■ **Information shown**
——
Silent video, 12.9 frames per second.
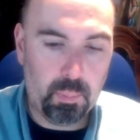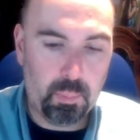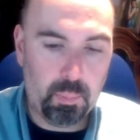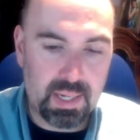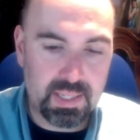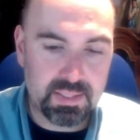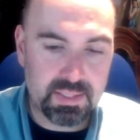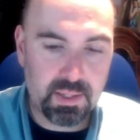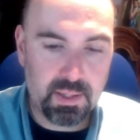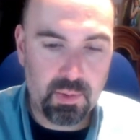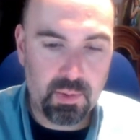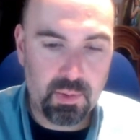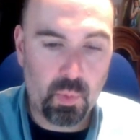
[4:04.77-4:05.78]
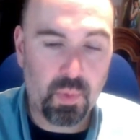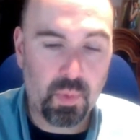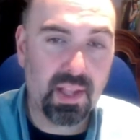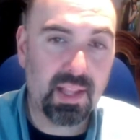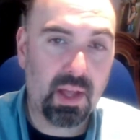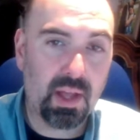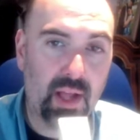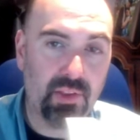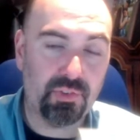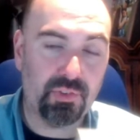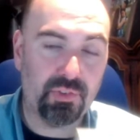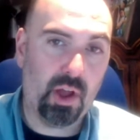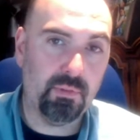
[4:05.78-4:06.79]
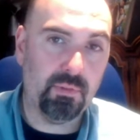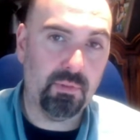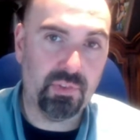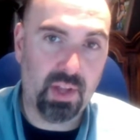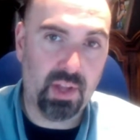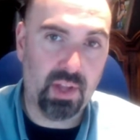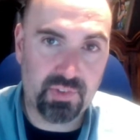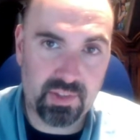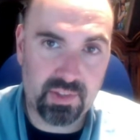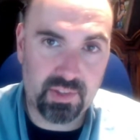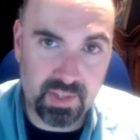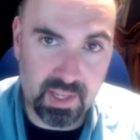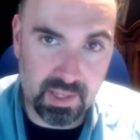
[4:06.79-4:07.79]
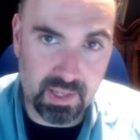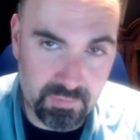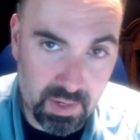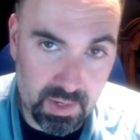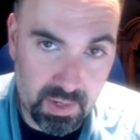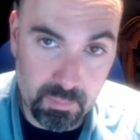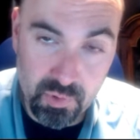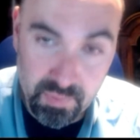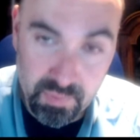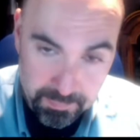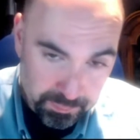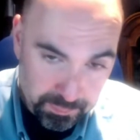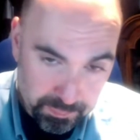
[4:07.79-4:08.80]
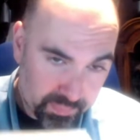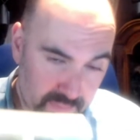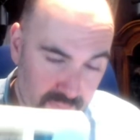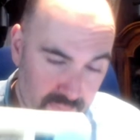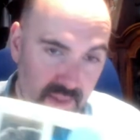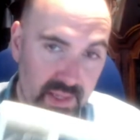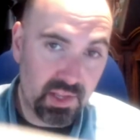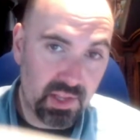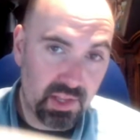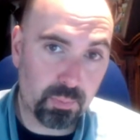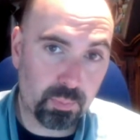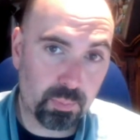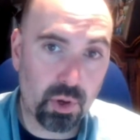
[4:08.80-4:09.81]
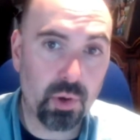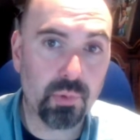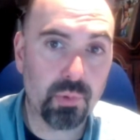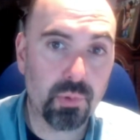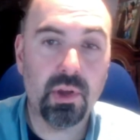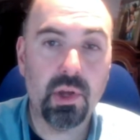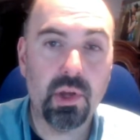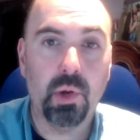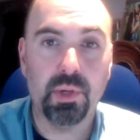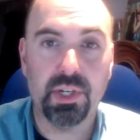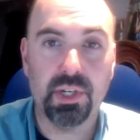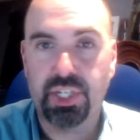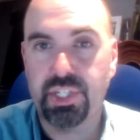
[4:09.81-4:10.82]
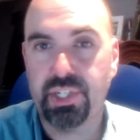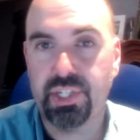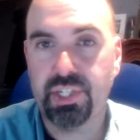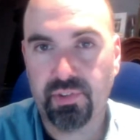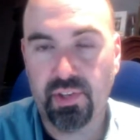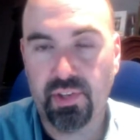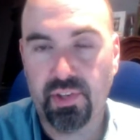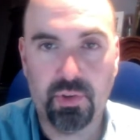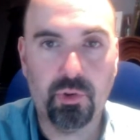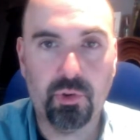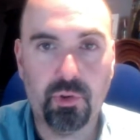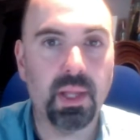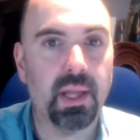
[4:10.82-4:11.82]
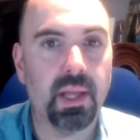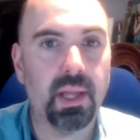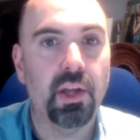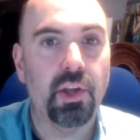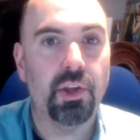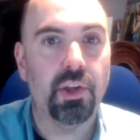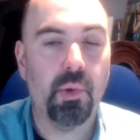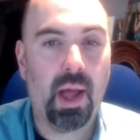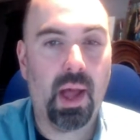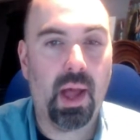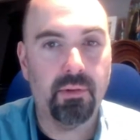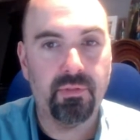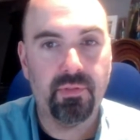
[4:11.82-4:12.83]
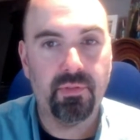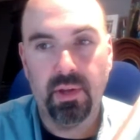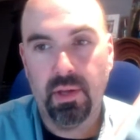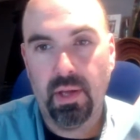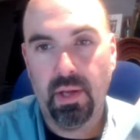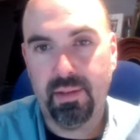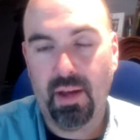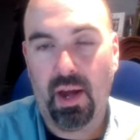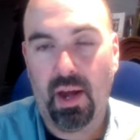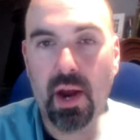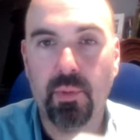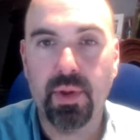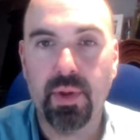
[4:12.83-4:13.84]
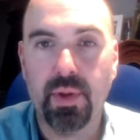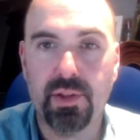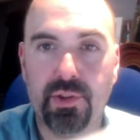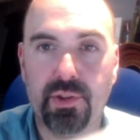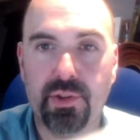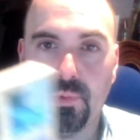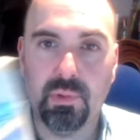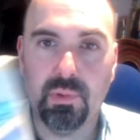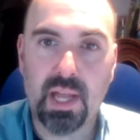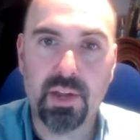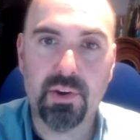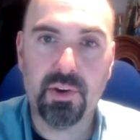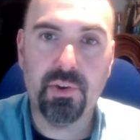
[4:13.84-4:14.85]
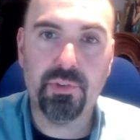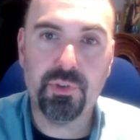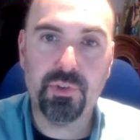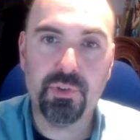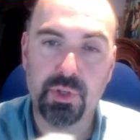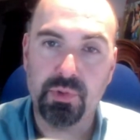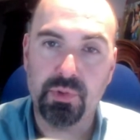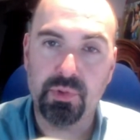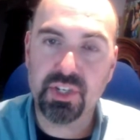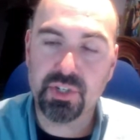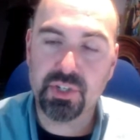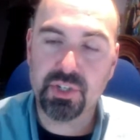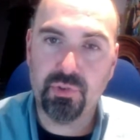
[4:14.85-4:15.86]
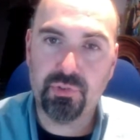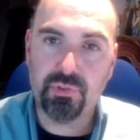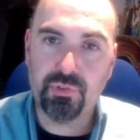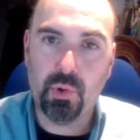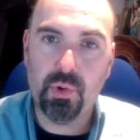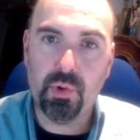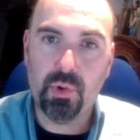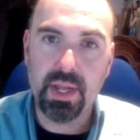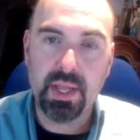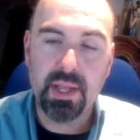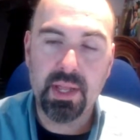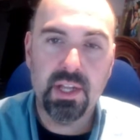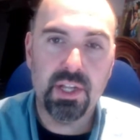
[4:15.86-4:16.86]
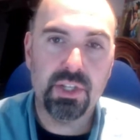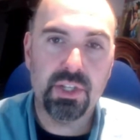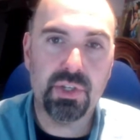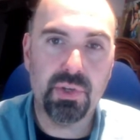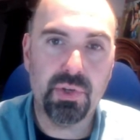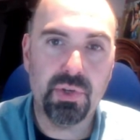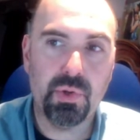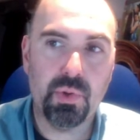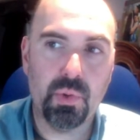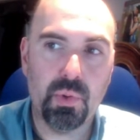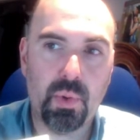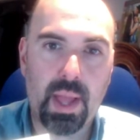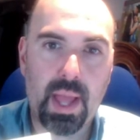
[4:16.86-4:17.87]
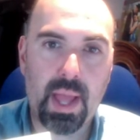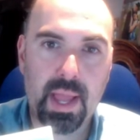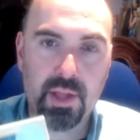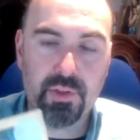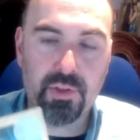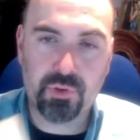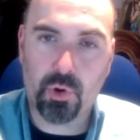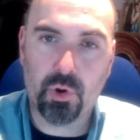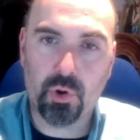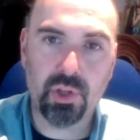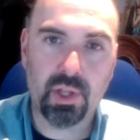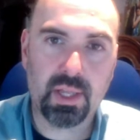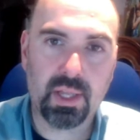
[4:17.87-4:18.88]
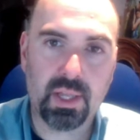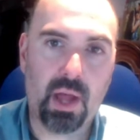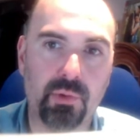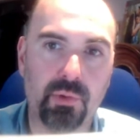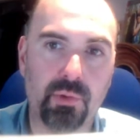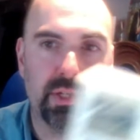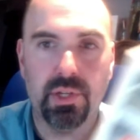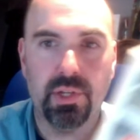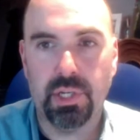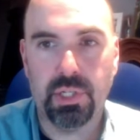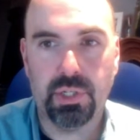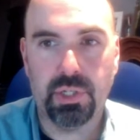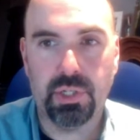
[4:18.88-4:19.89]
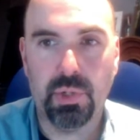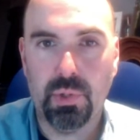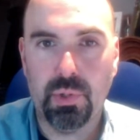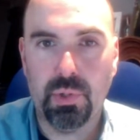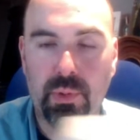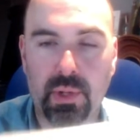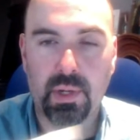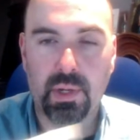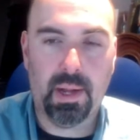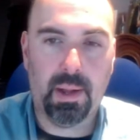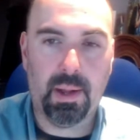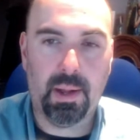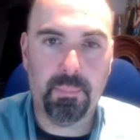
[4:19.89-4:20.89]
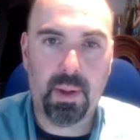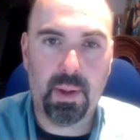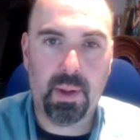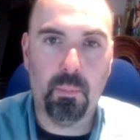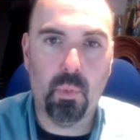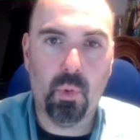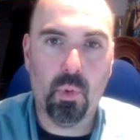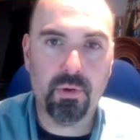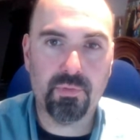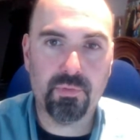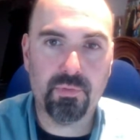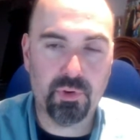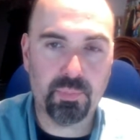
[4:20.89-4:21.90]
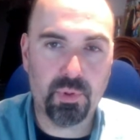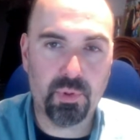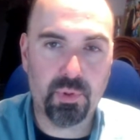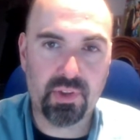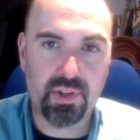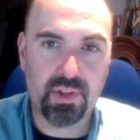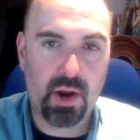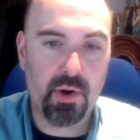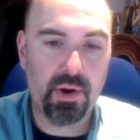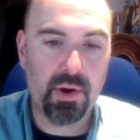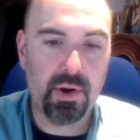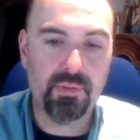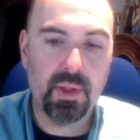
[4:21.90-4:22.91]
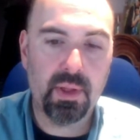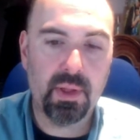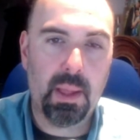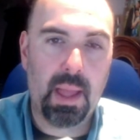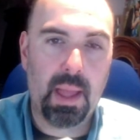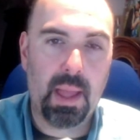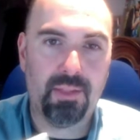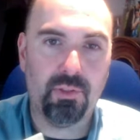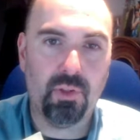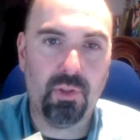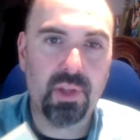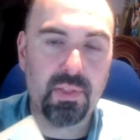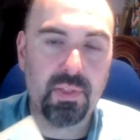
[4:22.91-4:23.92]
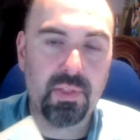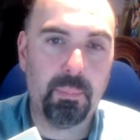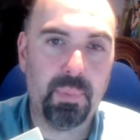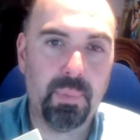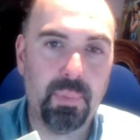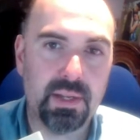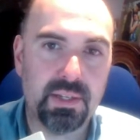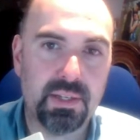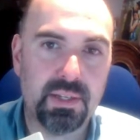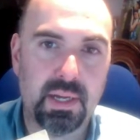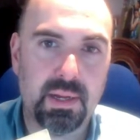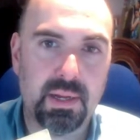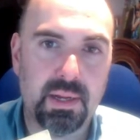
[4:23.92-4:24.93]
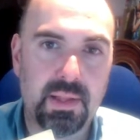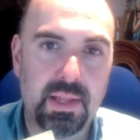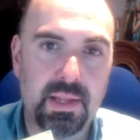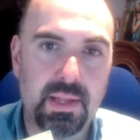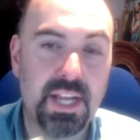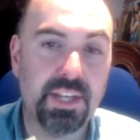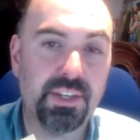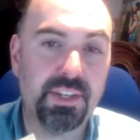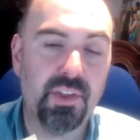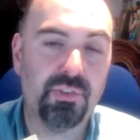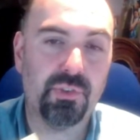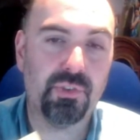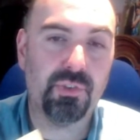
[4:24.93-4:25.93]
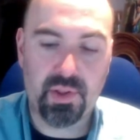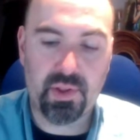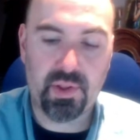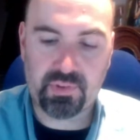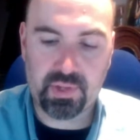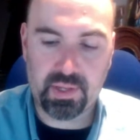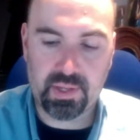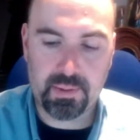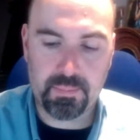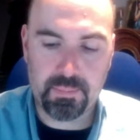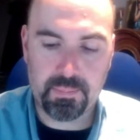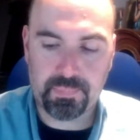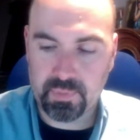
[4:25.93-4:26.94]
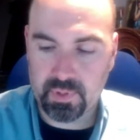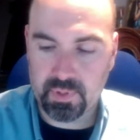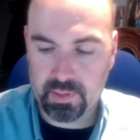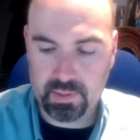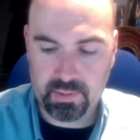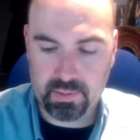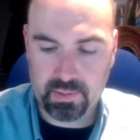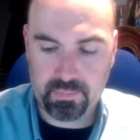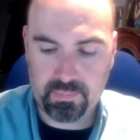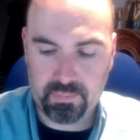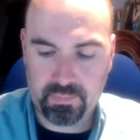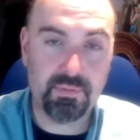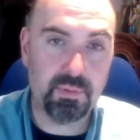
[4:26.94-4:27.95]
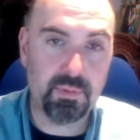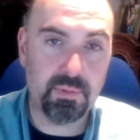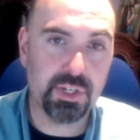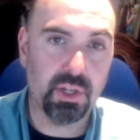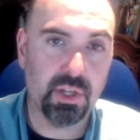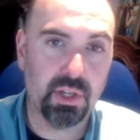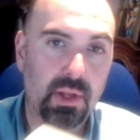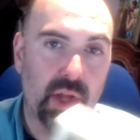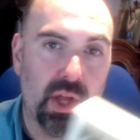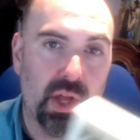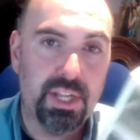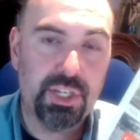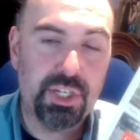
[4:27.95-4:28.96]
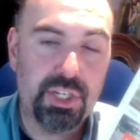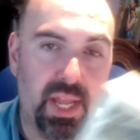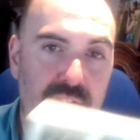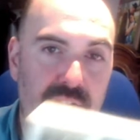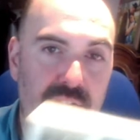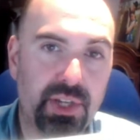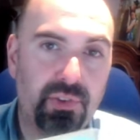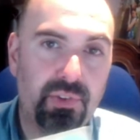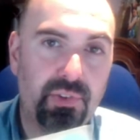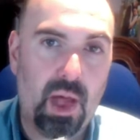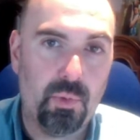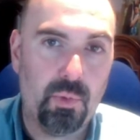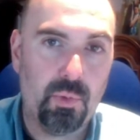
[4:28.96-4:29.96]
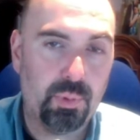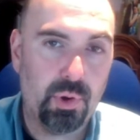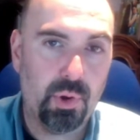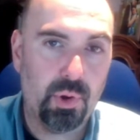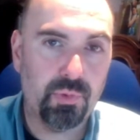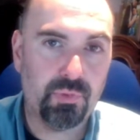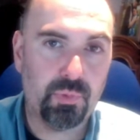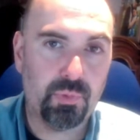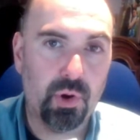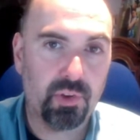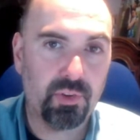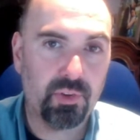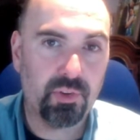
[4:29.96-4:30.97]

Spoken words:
But the one thing Cloud Atlas novel does that doesn't get conveyed in the movie is the prose, which shifts considerably. You have a diary to letters to a traditional story to a historical account to a more first-person narrative. And not only that, but in each of these stories, David Mitchell changes how the prose works.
——
■ **Task item**
Pictures stay out; reproduce every line of the records exactly.

■ **Result of the task**
Silent video, 12.9 frames per second.
[4:04.77-4:05.78]
[4:05.78-4:06.79]
[4:06.79-4:07.79]
[4:07.79-4:08.80]
[4:08.80-4:09.81]
[4:09.81-4:10.82]
[4:10.82-4:11.82]
[4:11.82-4:12.83]
[4:12.83-4:13.84]
[4:13.84-4:14.85]
[4:14.85-4:15.86]
[4:15.86-4:16.86]
[4:16.86-4:17.87]
[4:17.87-4:18.88]
[4:18.88-4:19.89]
[4:19.89-4:20.89]
[4:20.89-4:21.90]
[4:21.90-4:22.91]
[4:22.91-4:23.92]
[4:23.92-4:24.93]
[4:24.93-4:25.93]
[4:25.93-4:26.94]
[4:26.94-4:27.95]
[4:27.95-4:28.96]
[4:28.96-4:29.96]
[4:29.96-4:30.97]

Spoken words:
But the one thing Cloud Atlas novel does that doesn't get conveyed in the movie is the prose, which shifts considerably. You have a diary to letters to a traditional story to a historical account to a more first-person narrative. And not only that, but in each of these stories, David Mitchell changes how the prose works.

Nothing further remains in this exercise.